§ **EXERCISE INSTRUCTIONS**: Retype all entries exactly as they stand, excluding pictures.

[DATA IN THIS EXERCISE — start]

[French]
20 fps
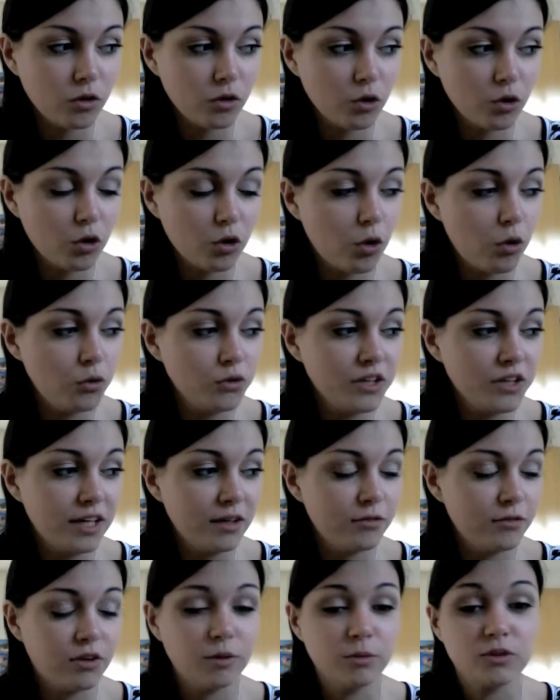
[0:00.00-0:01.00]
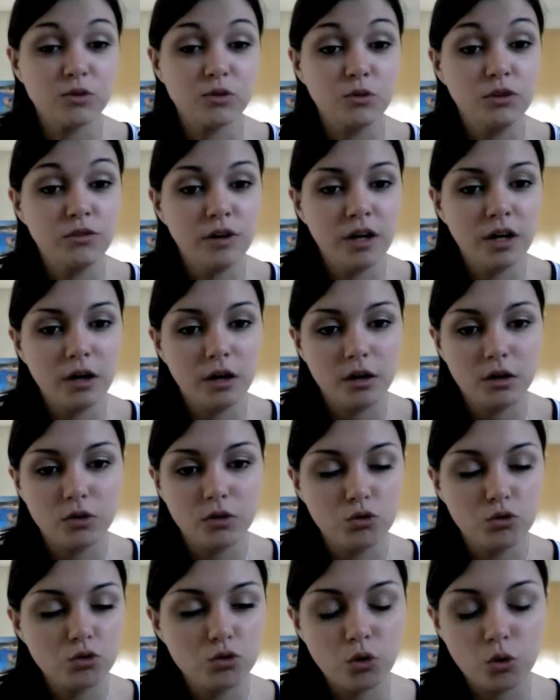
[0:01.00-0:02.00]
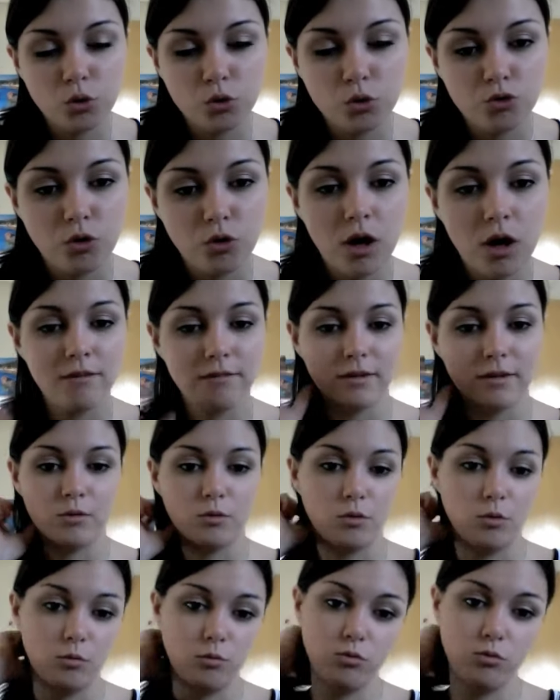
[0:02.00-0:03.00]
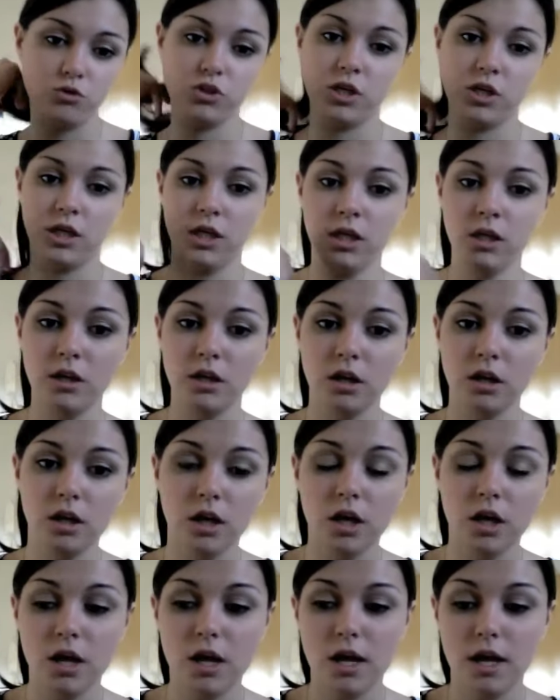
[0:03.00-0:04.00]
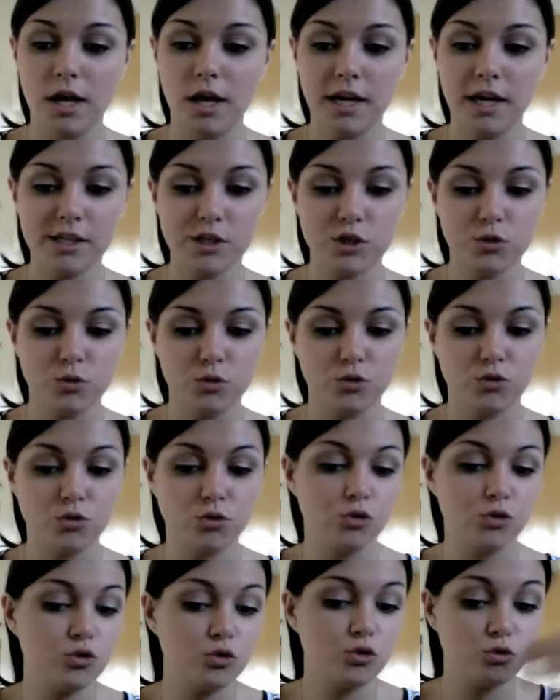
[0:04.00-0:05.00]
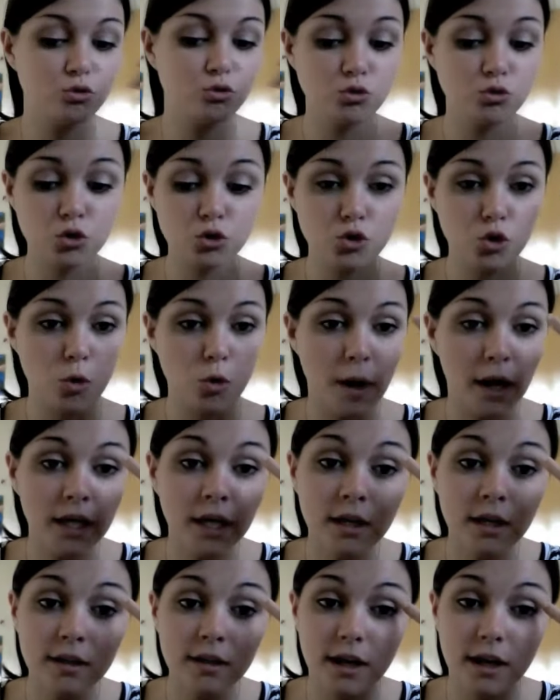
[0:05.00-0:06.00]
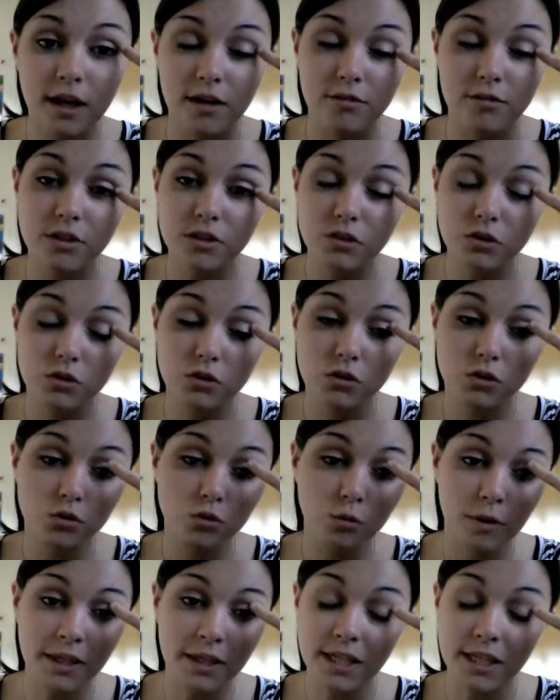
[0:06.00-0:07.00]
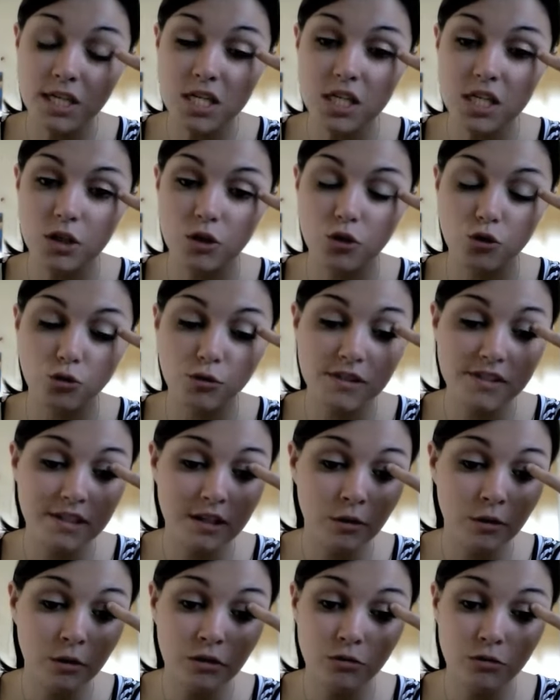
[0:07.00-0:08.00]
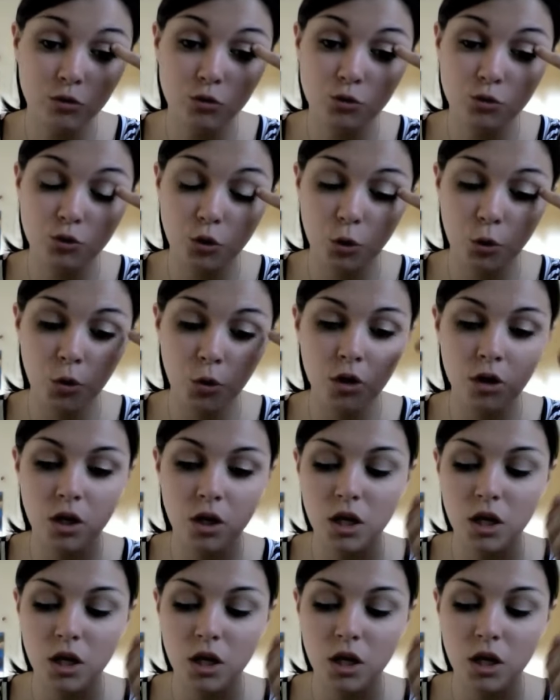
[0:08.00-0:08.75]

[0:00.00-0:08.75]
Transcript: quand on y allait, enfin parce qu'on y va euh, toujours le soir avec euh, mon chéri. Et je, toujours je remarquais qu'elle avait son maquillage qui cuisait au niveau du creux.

[DATA IN THIS EXERCISE — finish]

§ **SOLUTION TO THE EXERCISE**:
[French]
20 fps
[0:00.00-0:01.00]
[0:01.00-0:02.00]
[0:02.00-0:03.00]
[0:03.00-0:04.00]
[0:04.00-0:05.00]
[0:05.00-0:06.00]
[0:06.00-0:07.00]
[0:07.00-0:08.00]
[0:08.00-0:08.75]

[0:00.00-0:08.75]
Transcript: quand on y allait, enfin parce qu'on y va euh, toujours le soir avec euh, mon chéri. Et je, toujours je remarquais qu'elle avait son maquillage qui cuisait au niveau du creux.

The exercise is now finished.